Fueling Strategies for Long Runs

After my long run yesterday I bought some running supplies.


I actually already had the Cherry Frost G2; I just wanted to include it in this photo because it’s delicious. Plus, it doesn’t make me look like I have clown lips like regular cherry does.

A lot of runners have certain foods they have to avoid or else they’ll be running for the port-a-potties. I’m fortunate that my stomach doesn’t seem to care what I eat when I’m on a long run. (Hope I didn’t jinx myself.) So for me it comes down to what’s easiest to carry/consume while moving. I find Gu a little messy; I feel like a bear eating a pot of honey. So I decided to buy a variety of non-Gu options.

The Nuun is an alternative to Gatorade. Each pack has a bunch of tablets and you dissolve one into water, like Alka-Seltzer. The ones I got contain caffiene; not sure if all flavors do. I tried the Cherry Limeade this afternoon and liked it a lot. I’m not sure if Nuun fans use it because they don’t like Gatorade or if there are other reasons but since I like both I’ll probably continue to consume both.

The Honey Stinger is something else I’ve heard of but never tried until today. I ate a chocolate waffle (not pictured because I ate it) before my run today and it tasted ok but I don’t understand how someone could eat one of those while on the move. It was too crumbly for me and I prefer fuel you can eat the entire portion of rather than something like this where you’ve got to take bites.

I used the Shot Bloks for the first time on Sunday (hence the partially eaten package). The packaging they come in made holding the pack and squeezing them out one at a time very easy. The consistency was a little gummy. I felt like parts stuck in my teeth but I suppose dealing with that was a nice distraction from how many miles I had to go. They tasted pretty good (strawberry). I can’t remember how many come in a pack but I didn’t need the whole pack on my 12 mile run; I took one around mile 5 and then 1 more every couple miles. That fueling strategy seems to be most effective for me–it keeps me mentally engaged and I’m getting a steady stream of fuel before my tank is ever totally empty.

So I’m thinking my race day fueling strategy will go something like this:

  1. Drink one Gatorade/Nuun immediately when I wake up.
  2. Eat a banana and either half or a whole Clif bar depending on how hungry I am.
  3. Carry one pack of Shot Bloks and take them at regular intervals after about 45 minutes. I’ll try to time consumption with when I’m approaching water stations.
  4. If I eat them all and feel like I need more fuel I’ll get one of the free Gus on the course.

I always do the first two things for long runs/races but previously used Gu during the run. I like the Shot Blok strategy better.

I also got fancy socks! I never thought I’d spend $15 on a pair of socks but here we are. I was drawn to these socks because they have extra cushioning on the heel and front and sides of the foot. I think this will help with the blisters I get sporadically.


I got two pairs, both in neon colors, because neon clothing reminds me of stuff I’d wear as a kid in the 80s and that makes me happy.

I wore these on my run today and they were very comfortable so I’ll probably start phasing out my cheap socks and buying more like this. I’ll do this over a series of years because $15 for socks? Yikes! I’m slowly accumulating nicer running stuff and most of it needs to be hand washed. I normally don’t have the patience for that but given the financial investment, I’ve adapted. 🙂


9 responses to “Fueling Strategies for Long Runs

  1. The experia socks are awesome! I, like you, never thought I’d spend that much on socks but glad i did. They work wonders over long miles. I also use shot bloks during my long runs. They taste good and the texture is way better than the gels. The only thing i don’t like is how long it takes to chew one and i have to watch my breathing. Keep up the great training!

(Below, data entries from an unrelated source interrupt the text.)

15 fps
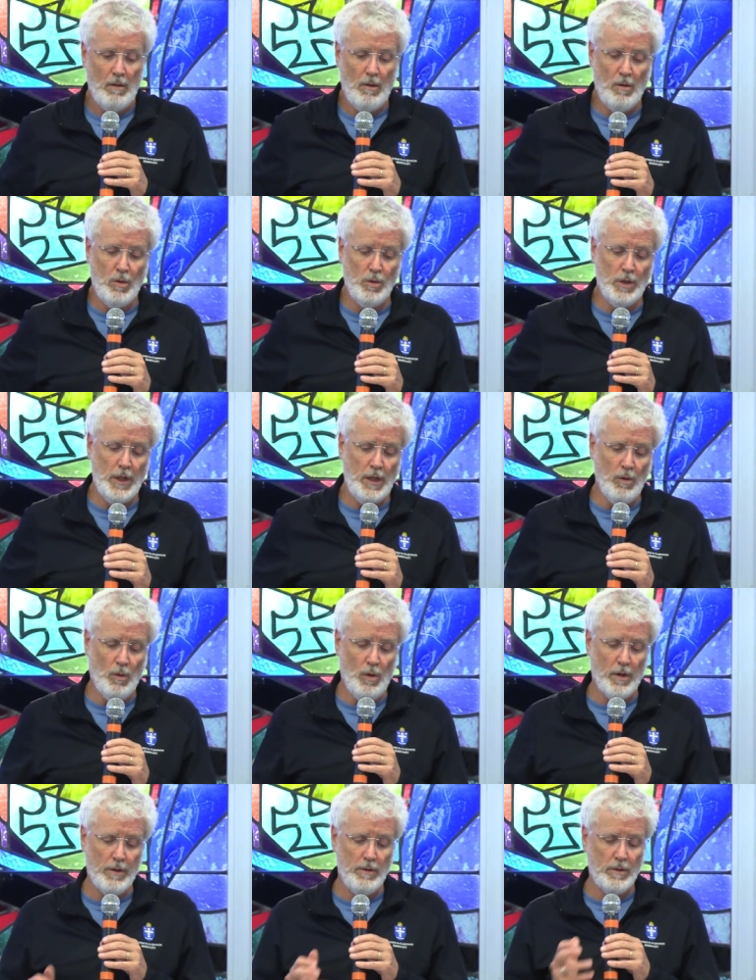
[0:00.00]
Holy
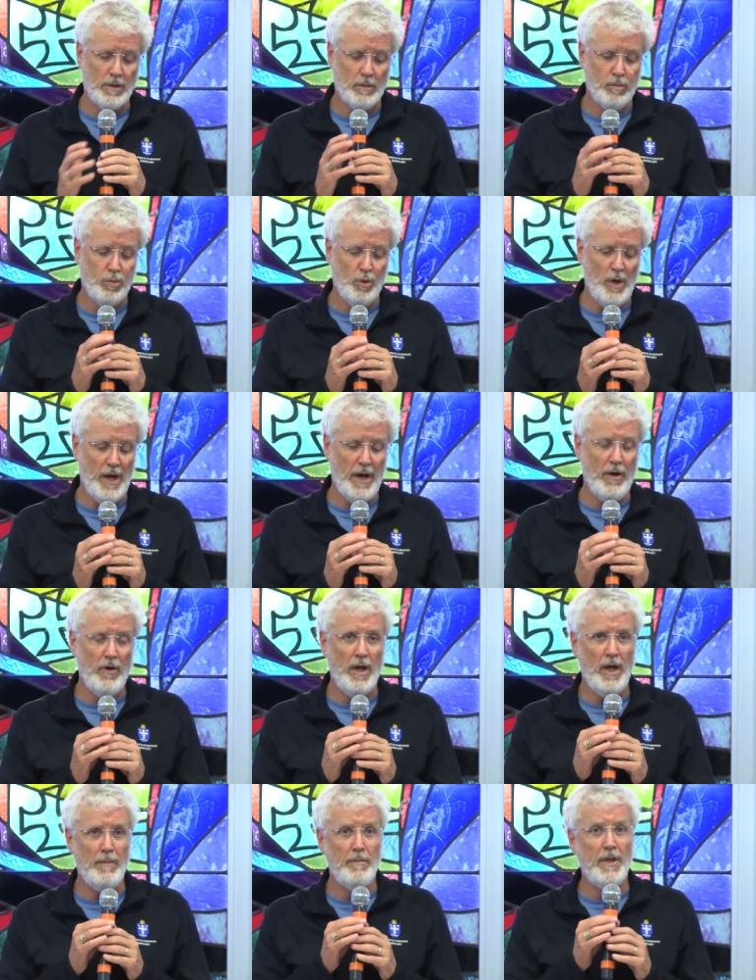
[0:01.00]
Orders,
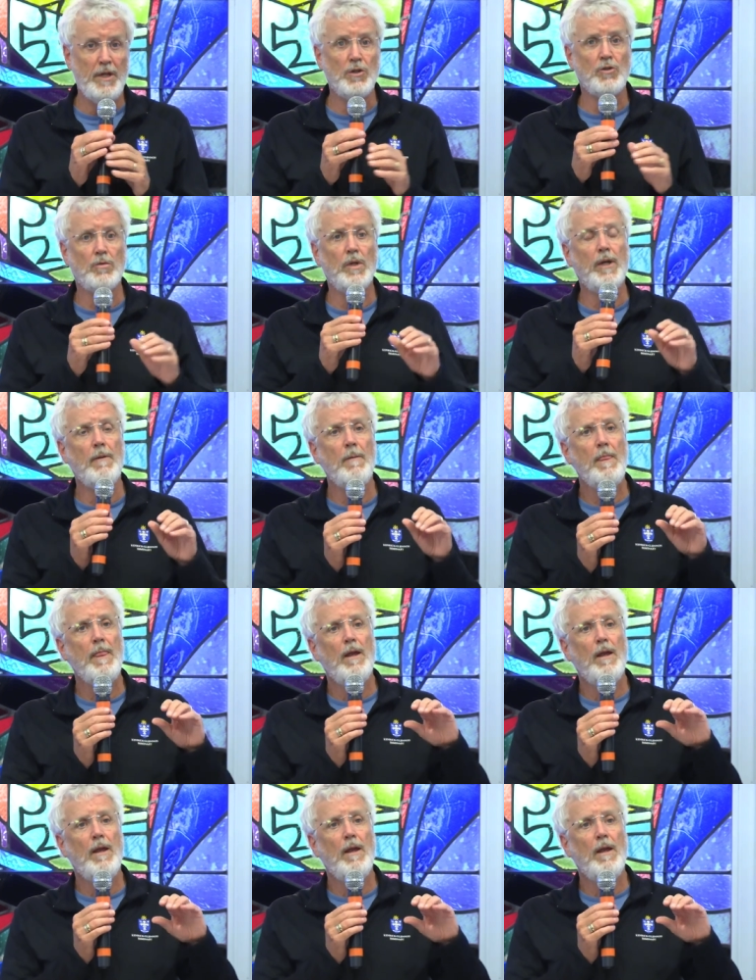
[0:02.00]
Prayer, and Ministry.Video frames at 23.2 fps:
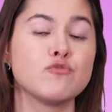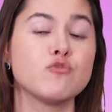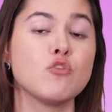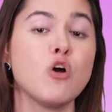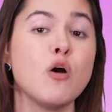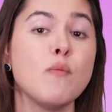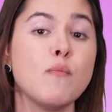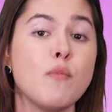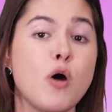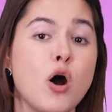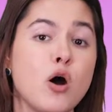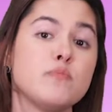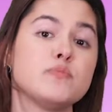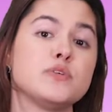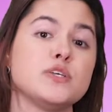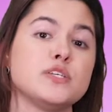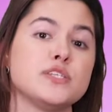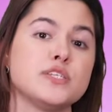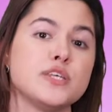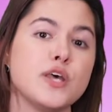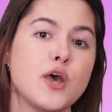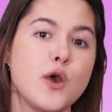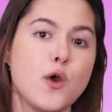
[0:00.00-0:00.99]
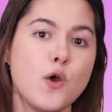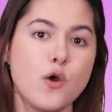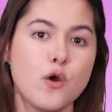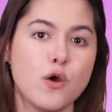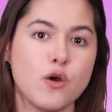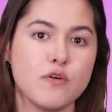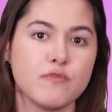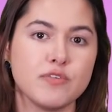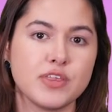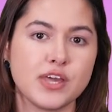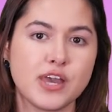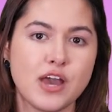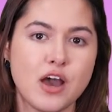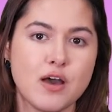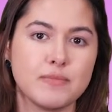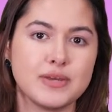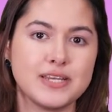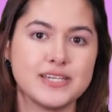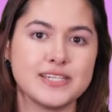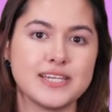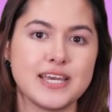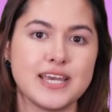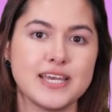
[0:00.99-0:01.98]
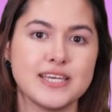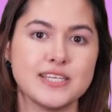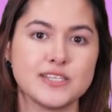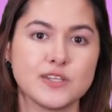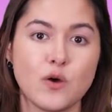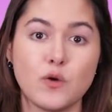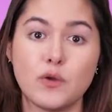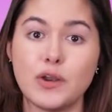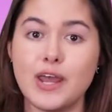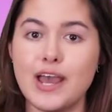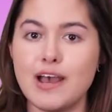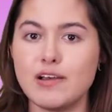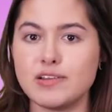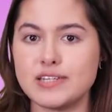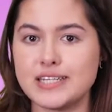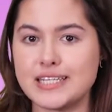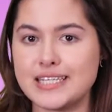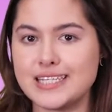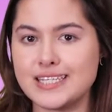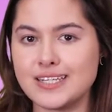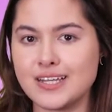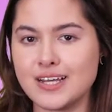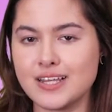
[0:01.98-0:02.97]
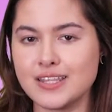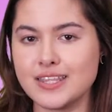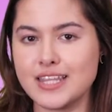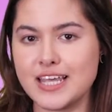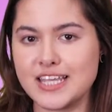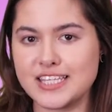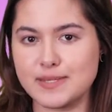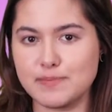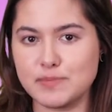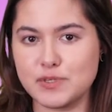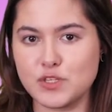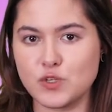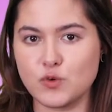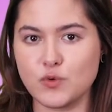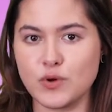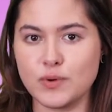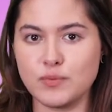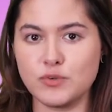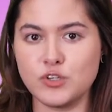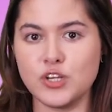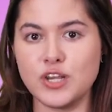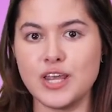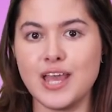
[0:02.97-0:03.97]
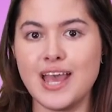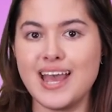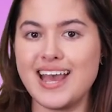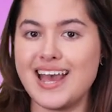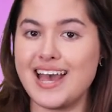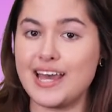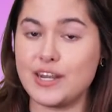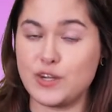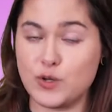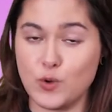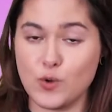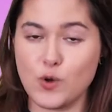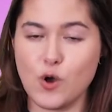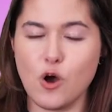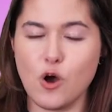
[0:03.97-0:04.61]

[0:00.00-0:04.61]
from Optus over the coming days on how to start their subscription at noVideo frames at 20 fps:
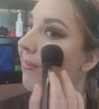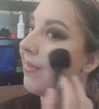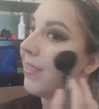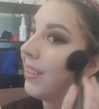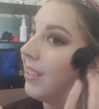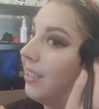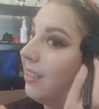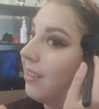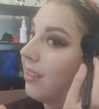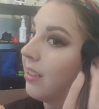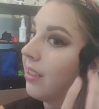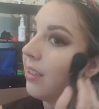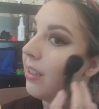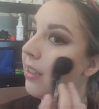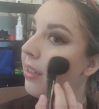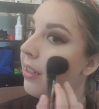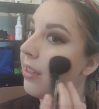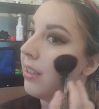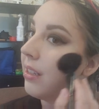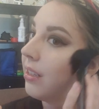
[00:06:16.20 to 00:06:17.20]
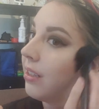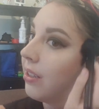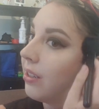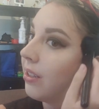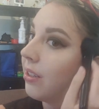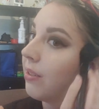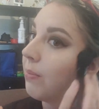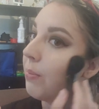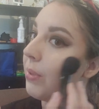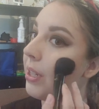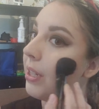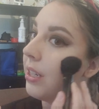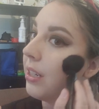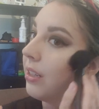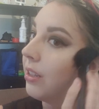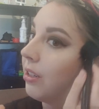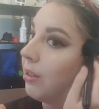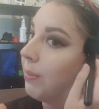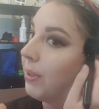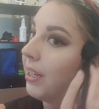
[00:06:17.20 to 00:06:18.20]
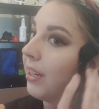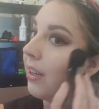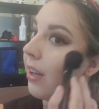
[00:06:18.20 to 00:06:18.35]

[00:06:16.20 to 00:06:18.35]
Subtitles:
See? Just bringing a little bit ofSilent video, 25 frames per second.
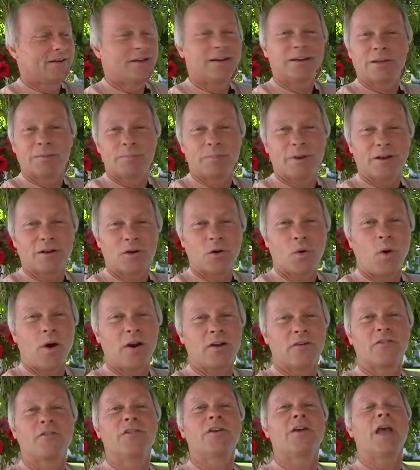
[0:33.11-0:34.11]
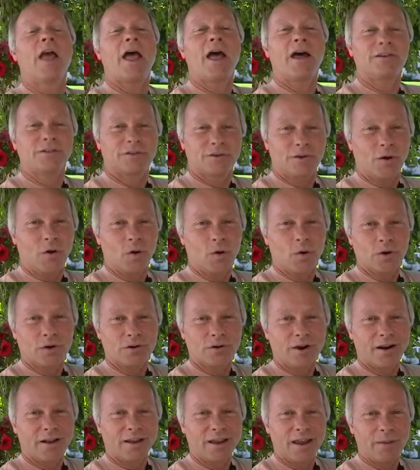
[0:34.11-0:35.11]
it's been quite a fiasco to
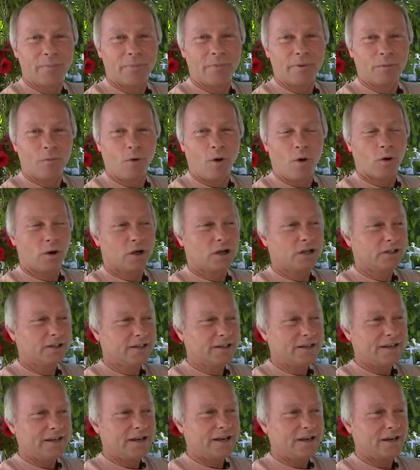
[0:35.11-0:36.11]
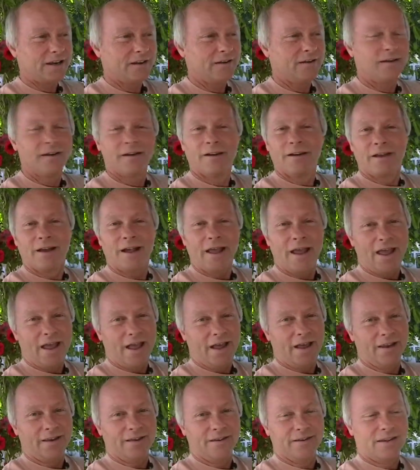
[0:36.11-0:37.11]
try to keep them all clean
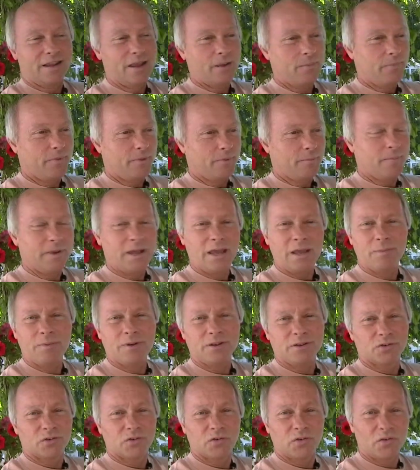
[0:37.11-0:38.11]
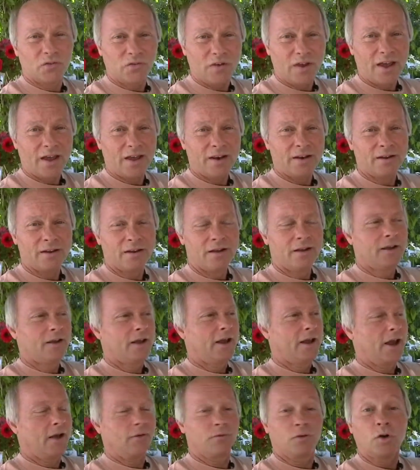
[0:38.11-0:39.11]
and keep the babies fed
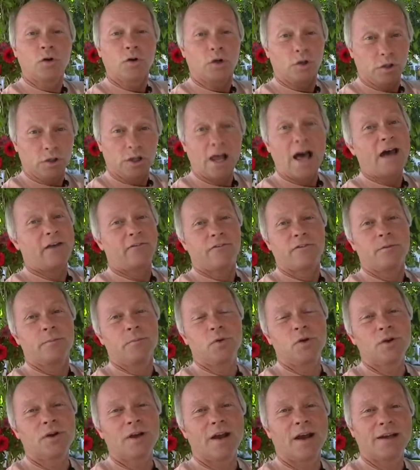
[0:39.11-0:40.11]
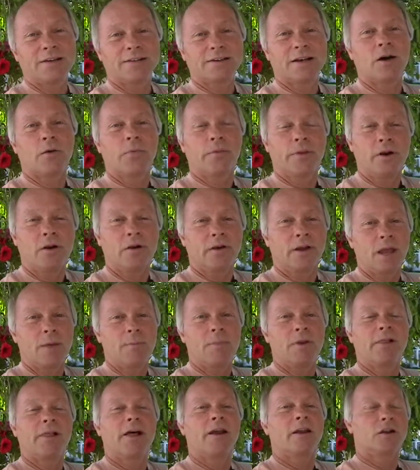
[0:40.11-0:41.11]
and I've learned a lot from you guys out there. It
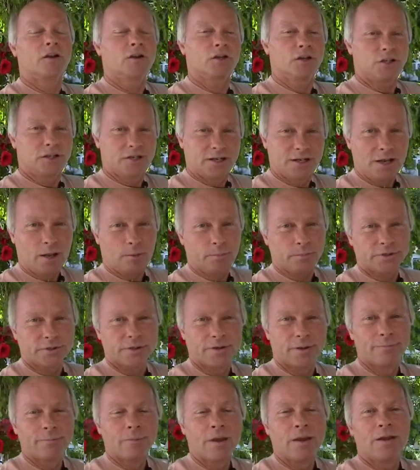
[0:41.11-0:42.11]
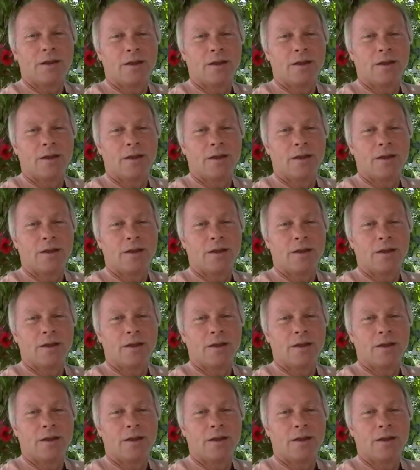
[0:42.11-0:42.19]
gave me a lot of good tips.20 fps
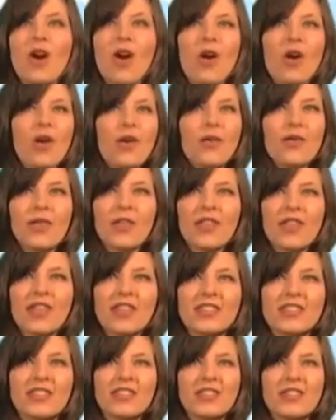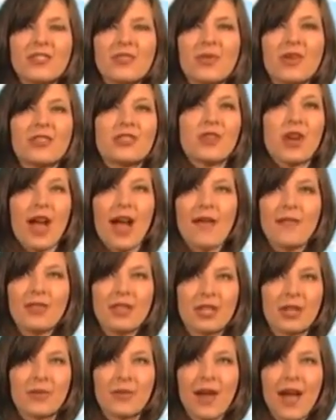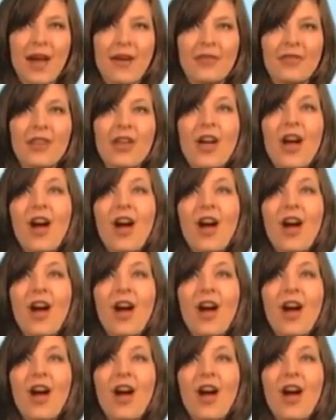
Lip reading: all of the things you do while traveling around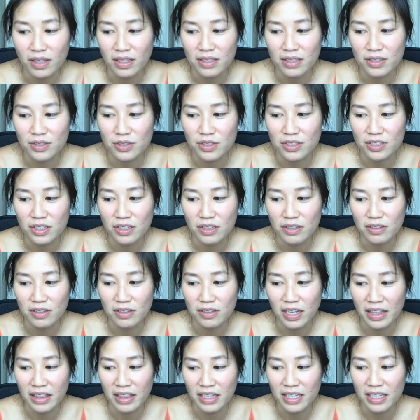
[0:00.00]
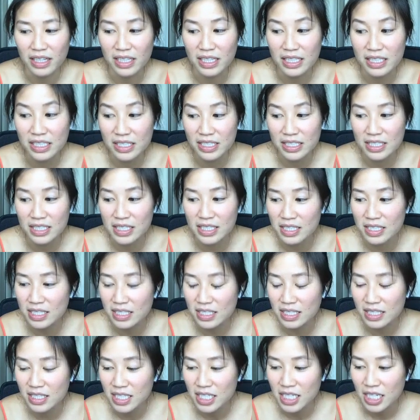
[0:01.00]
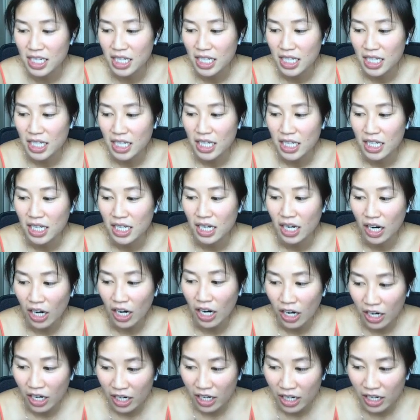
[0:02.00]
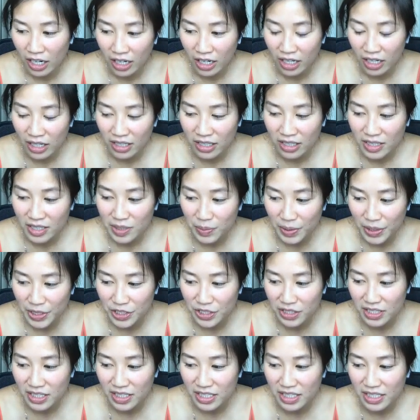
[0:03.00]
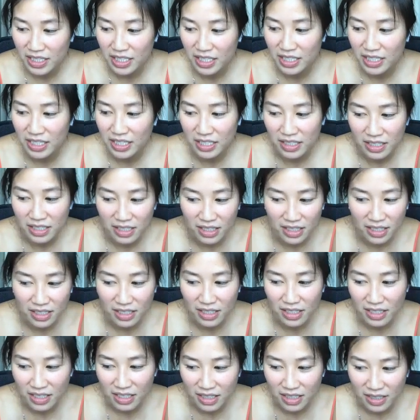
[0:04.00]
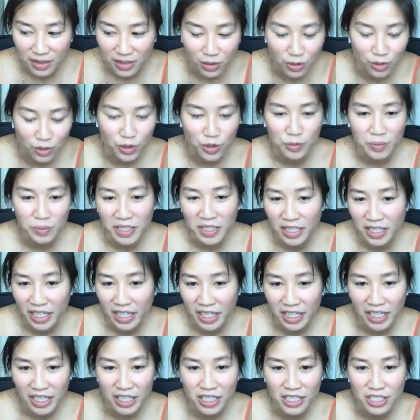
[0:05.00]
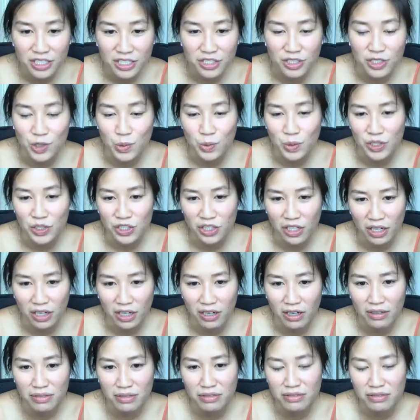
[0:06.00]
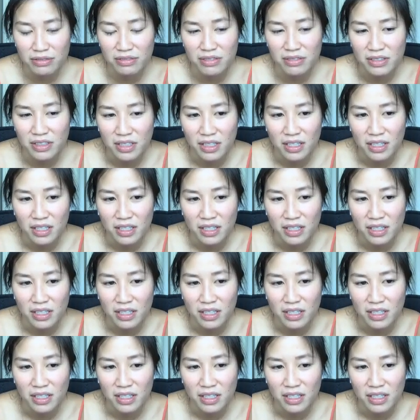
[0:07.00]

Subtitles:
So I think it is hard, especially in the social media age, to switch off.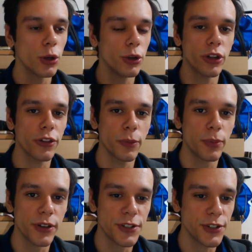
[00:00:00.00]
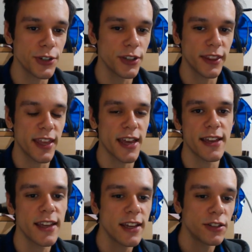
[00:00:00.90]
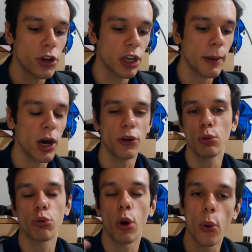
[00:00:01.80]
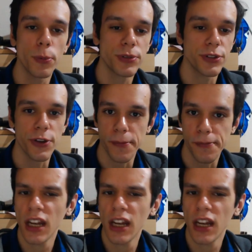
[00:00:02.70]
not the person that they're talking about, oh, you'll grow up soon.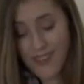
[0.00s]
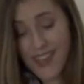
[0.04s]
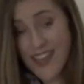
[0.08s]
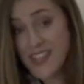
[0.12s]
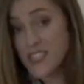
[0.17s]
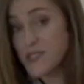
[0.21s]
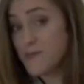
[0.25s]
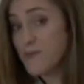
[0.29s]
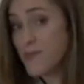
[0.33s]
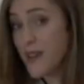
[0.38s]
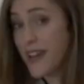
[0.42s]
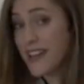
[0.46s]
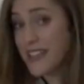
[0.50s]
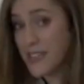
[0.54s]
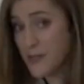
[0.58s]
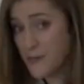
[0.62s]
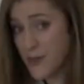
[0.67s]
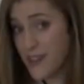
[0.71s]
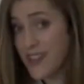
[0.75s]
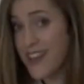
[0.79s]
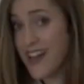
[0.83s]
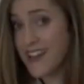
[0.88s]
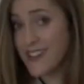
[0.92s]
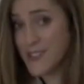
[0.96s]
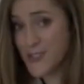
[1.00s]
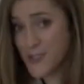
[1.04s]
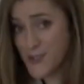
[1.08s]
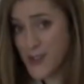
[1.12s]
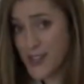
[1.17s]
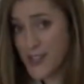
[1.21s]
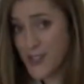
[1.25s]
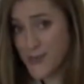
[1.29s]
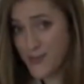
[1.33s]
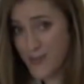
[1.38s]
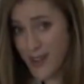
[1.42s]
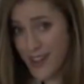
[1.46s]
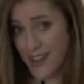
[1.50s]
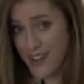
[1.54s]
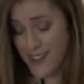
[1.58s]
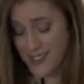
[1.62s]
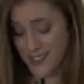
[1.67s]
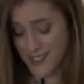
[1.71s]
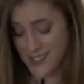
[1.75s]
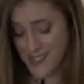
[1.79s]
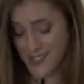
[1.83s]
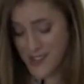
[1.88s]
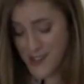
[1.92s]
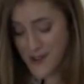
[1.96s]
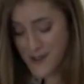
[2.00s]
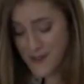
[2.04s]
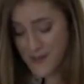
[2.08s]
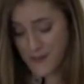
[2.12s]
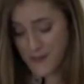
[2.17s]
and a belly without stretch marks.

    • Thanks! I agree on the breathing issues, that’s a detail I forgot to add. I was chewing so long I realized after I was done I was breathing much harder. So with the ones I ate after the first I tried to hold part of the chew in my cheek (like a squirrel, ha) so I could breathe more naturally while chewing a smaller portion.

  2. I just found Nuun and I swear it changed my life!

  3. You know I saw Experia socks on sale at Marshalls the other day 🙂 I can’t imagine not using running socks anymore. Anytime I’ve run out because I need to do laundry, I’ve ended up with blisters using normal socks.

  4. OK. I just ordered theses socks based on your recommendation. How do they compare to your compression socks?

    • The compression socks are thin and tight and I haven’t used them in runs–just to recover after runs. The experia socks are wicking material but are soft and remind me of cotton. The extra padding in areas I get blisters is great for me. (Which is another reason I hesitate to wear the compression socks on runs.) For now I’m saving my experia socks for long runs only since they have to be hand washed. Let me know what you think!